# PROBLEM DETAILS:
What you give back must match the records below exactly, apart from the pictures, which are omitted.

# MATERIAL FOR THIS TASK:
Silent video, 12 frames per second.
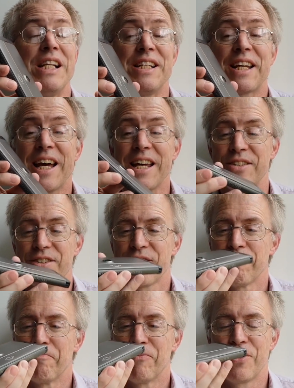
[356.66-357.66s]
need a case,
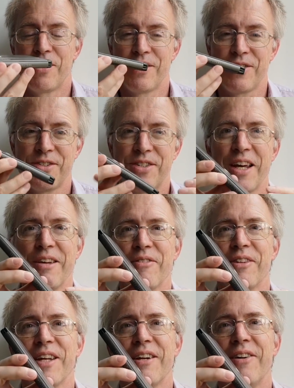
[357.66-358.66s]
so there's a
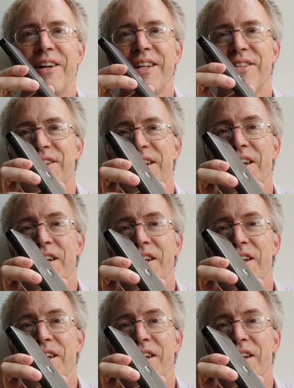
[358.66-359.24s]
saving there at least.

# SOLUTION TO THIS PROBLEM:
Silent video, 12 frames per second.
[356.66-357.66s]
need a case,
[357.66-358.66s]
so there's a
[358.66-359.24s]
saving there at least.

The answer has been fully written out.